Kleine und mittelständische Unternehmen, gemeinnützige Organisationen und Selbstständige, die Corona-bedingt in wirtschaftliche Schieflage geraten sind, konnten in den vergangenen Monaten die sogenannte Corona-Überbrückungshilfe beantragen. Die Förderung ist ein gemeinsames Angebot von Bund und Ländern und Teil des Corona-Konjunkturpakets. Der Bund stellt rund 25 Milliarden Euro bereit, um die wirtschaftlichen Folgen für Unternehmen abzumildern, die ihren Geschäftsbetrieb infolge der Pandemie einstellen oder stark einschränken mussten oder dies noch immer tun müssen.

Nun hat die Bundesregierung das staatliche Hilfsprogramm bis Ende des Jahres verlängert und zudem bei den Zugangsbedingungen nachgebessert. Die Antragsfrist für die erste Phase ist derweil per 9. Oktober ausgelaufen, rückwirkende Anträge werden laut Bundeswirtschaftsministerium nicht berücksichtigt.

Der Staat stellt für maximal drei Monate Zuschüsse zu den Fixkosten bis zu einer Höhe von 150 000 Euro bereit, die nicht zurückgezahlt werden müssen. Die Antragsstellung muss allerdings über einen Steuerberater, Wirtschaftsprüfer oder vereidigten Buchprüfer erfolgen. Anfänglich hatte das Bundeswirtschaftsministerium hohe Hürden definiert, um einen Missbrauch von Steuergeldern zu verhindern, unter anderem musste ein Umsatzeinbruch von 60 Prozent nachgewiesen werden.

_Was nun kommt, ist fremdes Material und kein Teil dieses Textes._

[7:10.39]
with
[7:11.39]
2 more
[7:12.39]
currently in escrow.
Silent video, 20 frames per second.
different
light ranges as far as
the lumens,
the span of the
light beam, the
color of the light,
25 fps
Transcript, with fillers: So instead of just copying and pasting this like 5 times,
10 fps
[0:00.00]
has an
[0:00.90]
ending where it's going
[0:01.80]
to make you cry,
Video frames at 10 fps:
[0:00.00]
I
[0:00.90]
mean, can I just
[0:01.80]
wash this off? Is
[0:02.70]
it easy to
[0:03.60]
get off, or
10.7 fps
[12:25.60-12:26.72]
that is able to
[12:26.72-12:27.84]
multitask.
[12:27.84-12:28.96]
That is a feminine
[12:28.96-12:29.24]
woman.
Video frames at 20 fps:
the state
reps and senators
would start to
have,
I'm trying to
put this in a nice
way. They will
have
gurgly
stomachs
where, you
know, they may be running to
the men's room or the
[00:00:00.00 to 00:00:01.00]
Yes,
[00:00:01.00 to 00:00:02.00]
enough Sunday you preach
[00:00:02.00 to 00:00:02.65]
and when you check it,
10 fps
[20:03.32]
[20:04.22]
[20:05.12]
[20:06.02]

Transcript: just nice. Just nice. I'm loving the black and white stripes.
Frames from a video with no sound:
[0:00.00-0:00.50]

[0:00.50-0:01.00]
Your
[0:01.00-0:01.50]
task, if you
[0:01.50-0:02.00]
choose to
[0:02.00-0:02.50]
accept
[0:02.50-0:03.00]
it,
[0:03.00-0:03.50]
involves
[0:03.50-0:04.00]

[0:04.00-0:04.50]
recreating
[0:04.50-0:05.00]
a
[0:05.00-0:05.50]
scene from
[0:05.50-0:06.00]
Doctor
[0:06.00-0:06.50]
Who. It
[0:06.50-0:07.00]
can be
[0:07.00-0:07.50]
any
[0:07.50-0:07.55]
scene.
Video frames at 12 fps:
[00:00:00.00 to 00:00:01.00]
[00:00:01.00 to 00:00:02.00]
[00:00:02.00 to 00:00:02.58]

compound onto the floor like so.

„In der Praxis zeigte sich leider relativ schnell, dass der Nachweis eines 60%igen Umsatzrückgangs in den Monaten April und Mai viel zu starr war. Diese Anforderungen erfüllten viele vor dem wirtschaftlichen Aus stehende Mandanten nicht. Bei anderen waren die in Aussicht gestellten Beträge nur ein Tropfen auf den heißen Stein“, kommentiert Hartmut Schwab, Präsident der Bundessteuerberaterkammer (BStBK). Die Nachbesserung sei nun deutlich näher an der unternehmerischen Realität.

Zudem können ab diesem Monat auch Unternehmen die Hilfe beantragen, die in den Monaten April bis August 2020 einen 30%igen Umsatzrückgang nachweisen können. Die sogenannte Überbrückungshilfe II gilt für den Förderzeitraum September bis Dezember 2020. Zudem sei es positiv, dass bei der Schlussabrechnung künftig Nachzahlungen ebenso möglich sein sollen wie Rückforderungen, so die BStBK.

Kritisch sieht Schwab hingegen weiterhin die Lage der Solo-Selbständigen, die auch von der verlängerten Überbrückungshilfe nur bedingt profitieren. „Diese Berufsgruppe fällt leider immer noch durch’s Raster, denn für sie sind die aktuellen Hilfsprogramme keine Hilfe. Solo-Selbständige stehen zuhauf mit dem Rücken an der Wand. Ihr Einkommen fällt Corona-bedingt komplett weg. Wie sollen sie ihren Lebensunterhalt bezahlen?“

Aktuelle Informationen und Antworten auf wichtige Fragen rund um die Überbrückungshilfe gibt es auf der eigens eingerichteten Plattform überbrückungshilfe-unternehmen.de. Dort findet sich auch ein Link zur Förderdatenbank von Bund, Ländern und EU, um sich über weitere finanzielle Unterstützung zu informieren.